Picking Heads and Shoots from Broccoli Plants

When broccoli is ready to pick, the flower head or flower shoot is fully-grown but has not yet opened into fully-developed flowers. Broccoli is best picked in the morning by simply cutting the flower head or shoot with a sharp knife.


How to Harvest Broccoli

Harvest broccoli when the plants have reached maturity according to the days-to-harvest guidelines for the variety you are growing, and the plants have reached mature size and show indications of readiness, as described below.

The flavor of broccoli is best when the plant is harvested in the morning when soil and air temperatures are coolest. When picked later in the day, the flavor of broccoli becomes stronger, and it is more likely that bitter flavors will develop.

Harvest mature heads of broccoli by cutting the stem approximately 5 inches (12.7 cm) to 8 inches (20.3 cm) below the head. Harvest sprouting broccoli by cutting the flower shoot just above where it emerges from the plant.

For both types, make the cut at an angle and not straight across, because this better allows the cut to heal over, and the plant can then continue growing and producing smaller shoots. After the main shoots or head has been harvested, keep watering and caring for the plant, and it will continue growing new, smaller flower shoots you can harvest and eat in a few weeks’ time.

The Timing of Broccoli Harvest

Broccoli comes in two main types: short-season and long-season. Short-season varieties grow from a seedling to a mature plant in 48 to 90 days and are usually planted in early spring. Long-season varieties take 90 to 120 days or more until they are ready for picking and are usually planted in early fall.

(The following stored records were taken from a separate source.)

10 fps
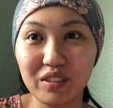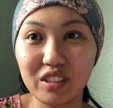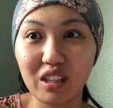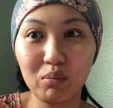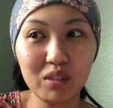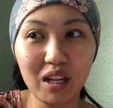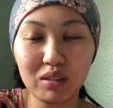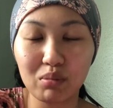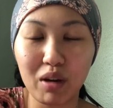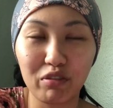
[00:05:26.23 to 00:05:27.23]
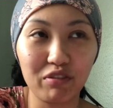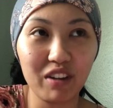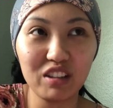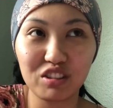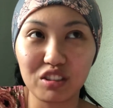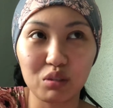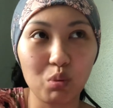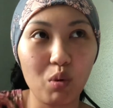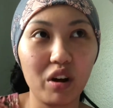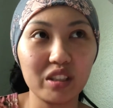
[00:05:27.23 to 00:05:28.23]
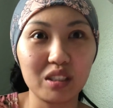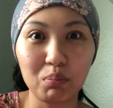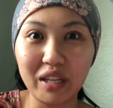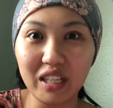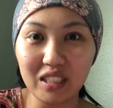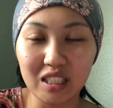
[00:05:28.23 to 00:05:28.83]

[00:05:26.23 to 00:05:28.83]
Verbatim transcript: sometimes my flesh just wants meat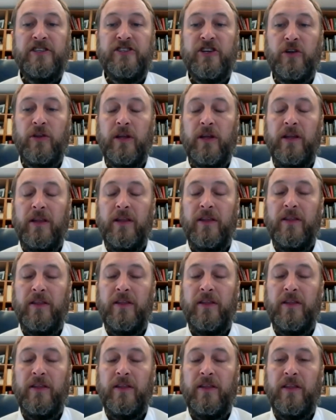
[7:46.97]
So the,
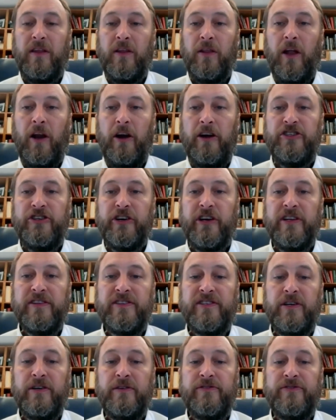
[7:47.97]
the larger
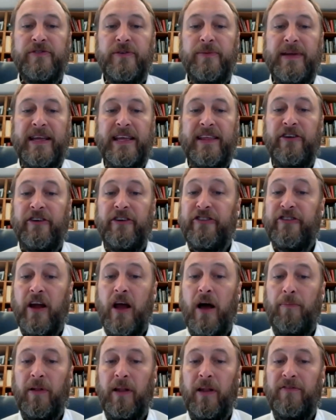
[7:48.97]
concerns for me, there's a
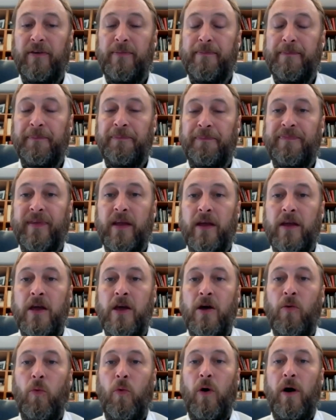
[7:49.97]
couple of them.
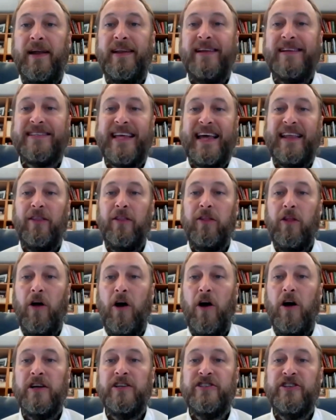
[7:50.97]
One is that
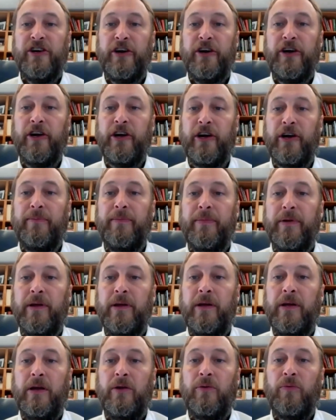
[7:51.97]
long-term
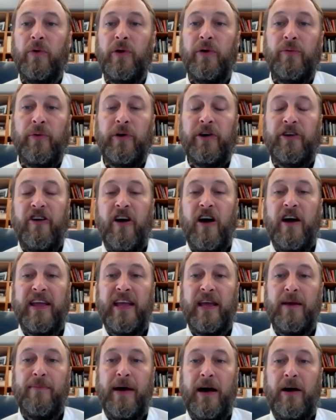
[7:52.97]
when we're
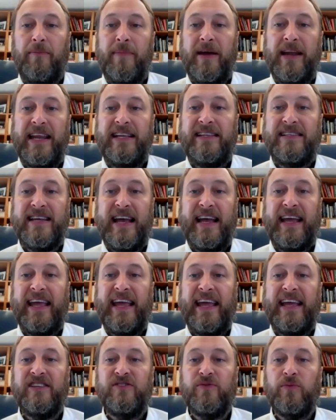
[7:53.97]
talking about many
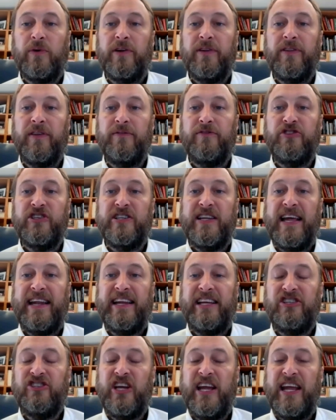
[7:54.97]
decades worth of
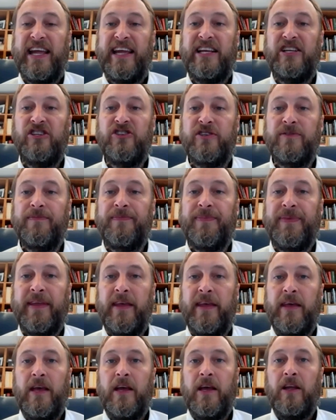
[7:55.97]
genetic change,
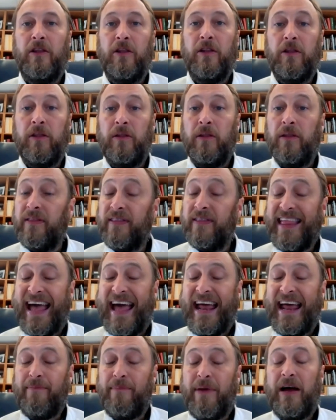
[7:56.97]

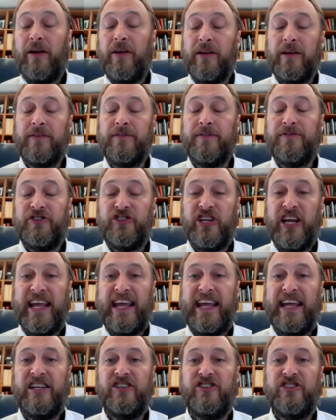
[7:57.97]
that amount of
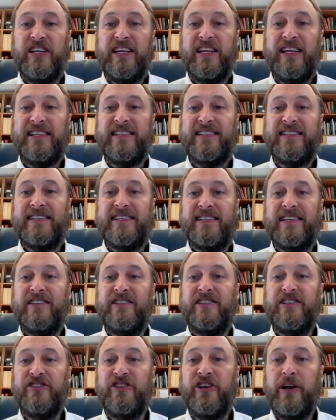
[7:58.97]
change is
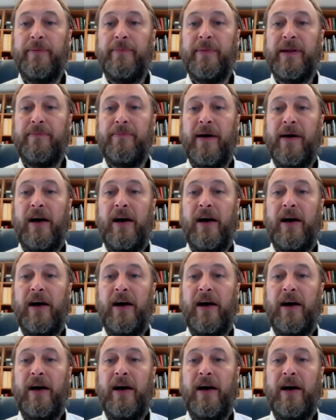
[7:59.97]
determined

Check the seed package or the nursery tag on seedlings to know which type of broccoli you have. Wait at least the minimum number of days needed for maturity of the variety you are growing, and as the harvest window approaches, watch the plants closely for signs that they are ready for picking.

Indicators Broccoli is Ready to be Picked

The size of a mature broccoli plant depends on the variety and the growing conditions. Smaller varieties grow to an ultimate height of approximately 1.5 feet (.46 meters) tall, and larger varieties grow to approximately 3 feet (.92 meters) tall.

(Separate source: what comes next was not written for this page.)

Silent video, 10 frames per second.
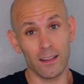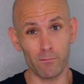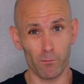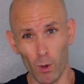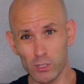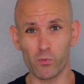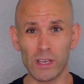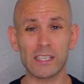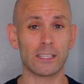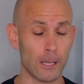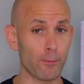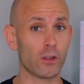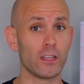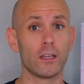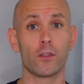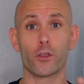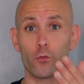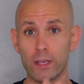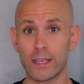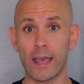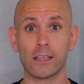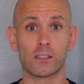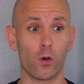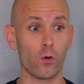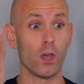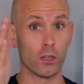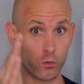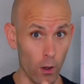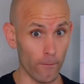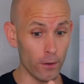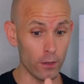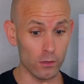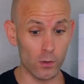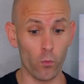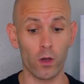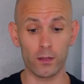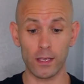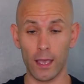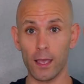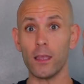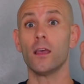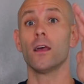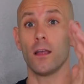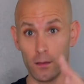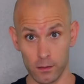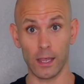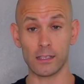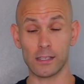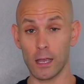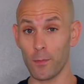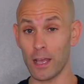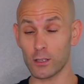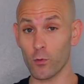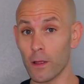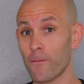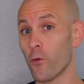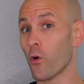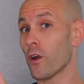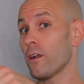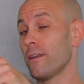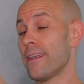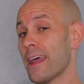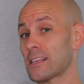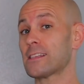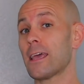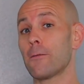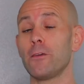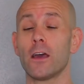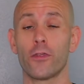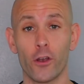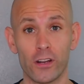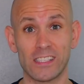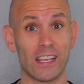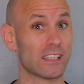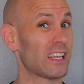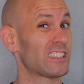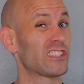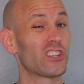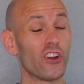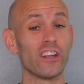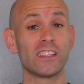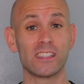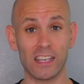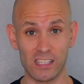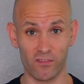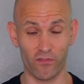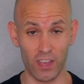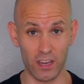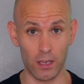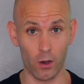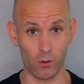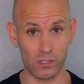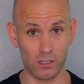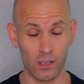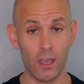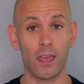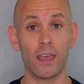And most weeks I typically did three days. So 12 videos in one day, Next day I'd be at 24. Next day I'd be at 36. That's 36 videos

Check the seed package to find out the final expected size of the variety you are growing. However, the size of the plant is also affected by:

  • Irrigation: Broccoli grows best is soil which stays moist.
  • Sunlight: Most varieties like full sun, but some do best in partial shade.
  • Temperatures: Broccoli is a cool-season crop and germinates and grows at temperatures as low as 40ºF (4.4ºC).
  • Fertilizer: Broccoli grows best with regular application of nitrogen-rich fertilizer, such as blood meal, fish emulsion, and high-quality compost.

As the plant reaches the days-to-harvest date, it begins forming a tight head of flower buds in heading varieties. In sprouting types of broccoli, the plant begins growing elongated flower shoots, sprouting out from the main stem along with the leaves.

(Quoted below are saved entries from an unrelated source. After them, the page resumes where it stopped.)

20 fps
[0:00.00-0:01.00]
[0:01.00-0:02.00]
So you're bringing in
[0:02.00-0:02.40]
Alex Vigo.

In heading types of broccoli, the head is ready for harvest when it is between 4 inches (10.2 cm) and 8 inches (20.3 cm) in diameter. Which size to expect depends on the variety, and the seed package also provides this information. Mature sprouting broccoli shoots are approximately 6 inches (15 cm) to 10 inches (25 cm) in length.

It is important to harvest broccoli before the flower buds begin opening. Broccoli ready for harvest has tight, dark-green flower buds with no sign of yellow flowers emerging. If your broccoli is harvested a bit late, after the flowers have started to open, it is still edible. However, it will have a stronger flavor and may be bitter.

What to do with Harvested Broccoli

After you harvest broccoli, you can store it for up to one week in the refrigerator before using it. You can also blanch broccoli and store it in freezer bags in the freezer for up to one year after harvest.

Broccoli can be eaten cooked or raw, and flavors are best with short cooking times, such as with steaming or stir-frying. You can also eat the leaves of your broccoli plants, but harvest them after the main flower head or shoot has been picked.